• Activity
What you write must match, character for character, the lines from the one with "[12:51.44-12:52.44]" down to the one with "Lip reading: by" in the listing below, minus its pictures.

• Source information
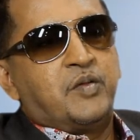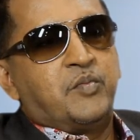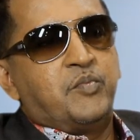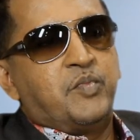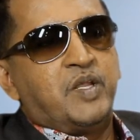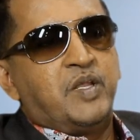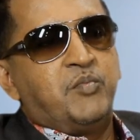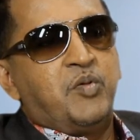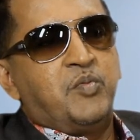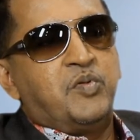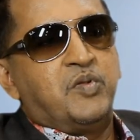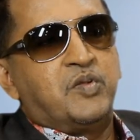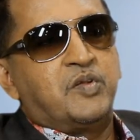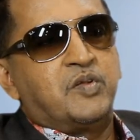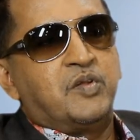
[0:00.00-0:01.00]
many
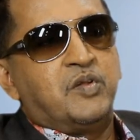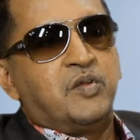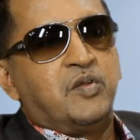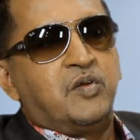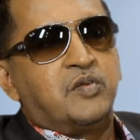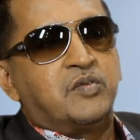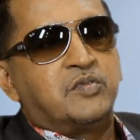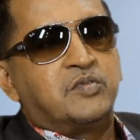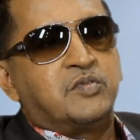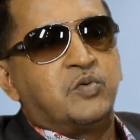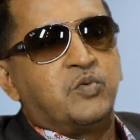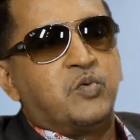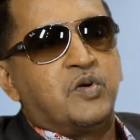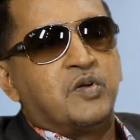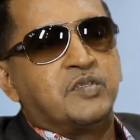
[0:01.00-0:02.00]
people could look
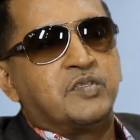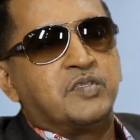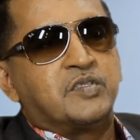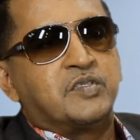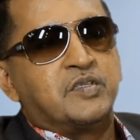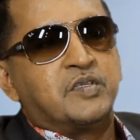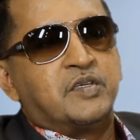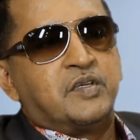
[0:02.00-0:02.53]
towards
---
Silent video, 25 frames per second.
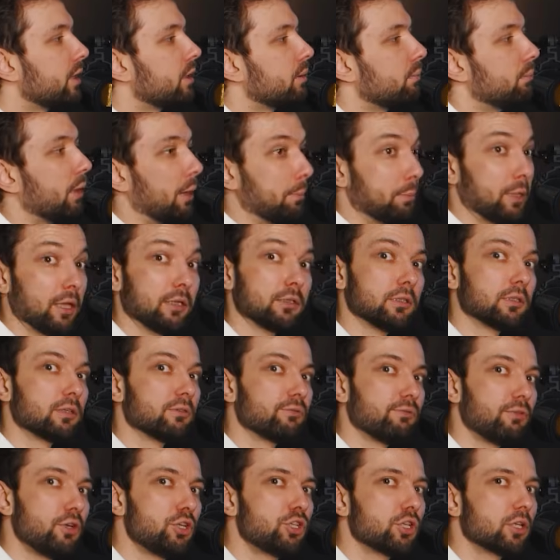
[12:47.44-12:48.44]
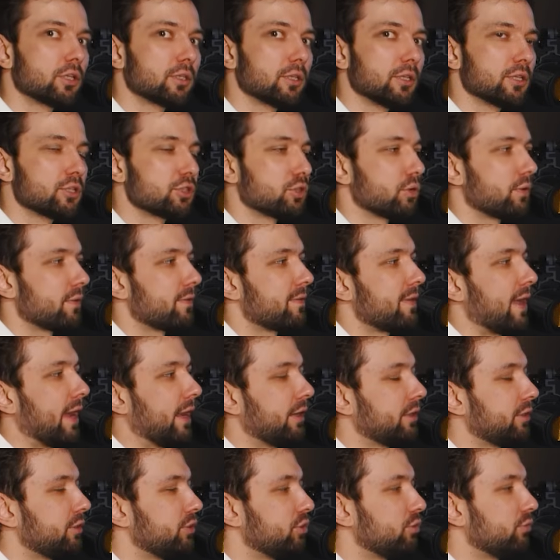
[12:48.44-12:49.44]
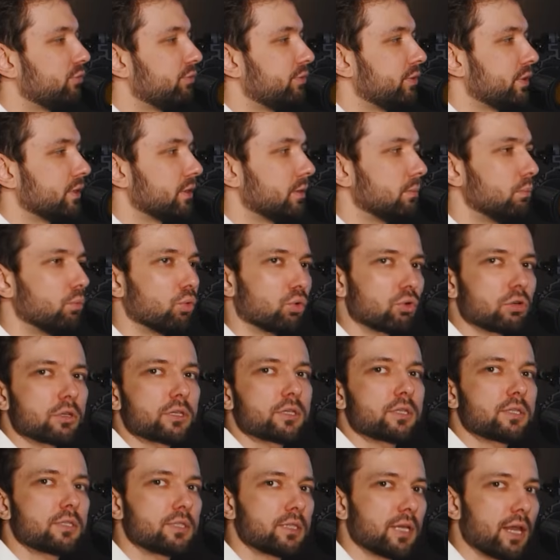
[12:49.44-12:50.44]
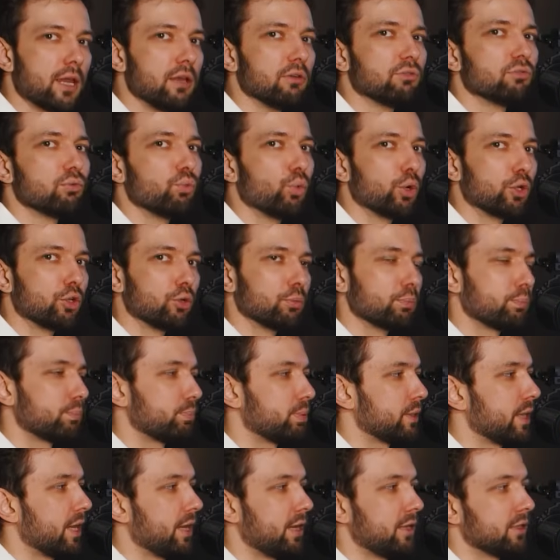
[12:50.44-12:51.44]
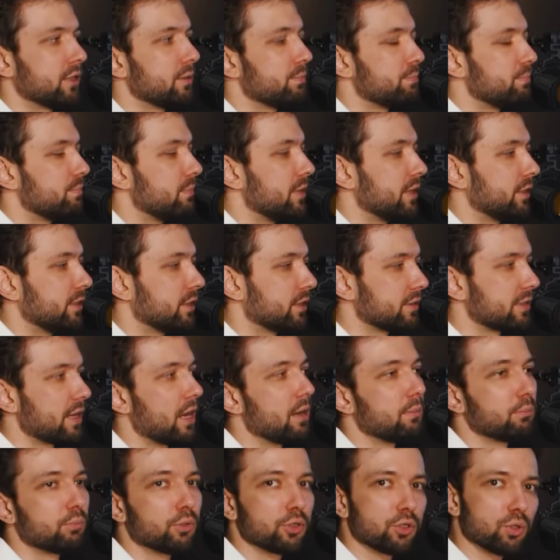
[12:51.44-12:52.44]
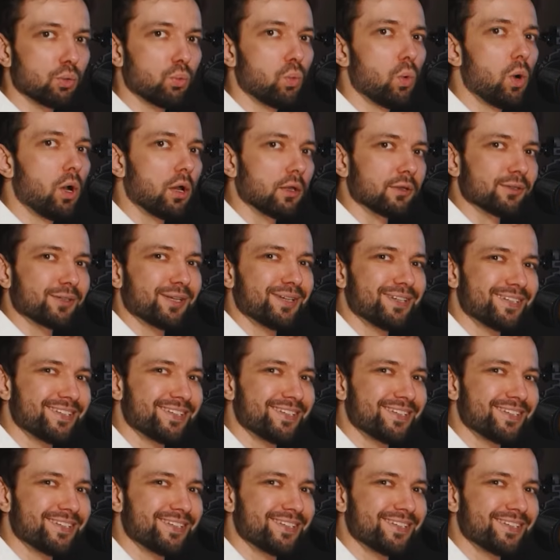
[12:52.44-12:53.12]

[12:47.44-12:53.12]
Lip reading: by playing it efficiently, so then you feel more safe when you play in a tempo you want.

• Answer for this exercise
[12:51.44-12:52.44]
[12:52.44-12:53.12]

[12:47.44-12:53.12]
Lip reading: by playing it efficiently, so then you feel more safe when you play in a tempo you want.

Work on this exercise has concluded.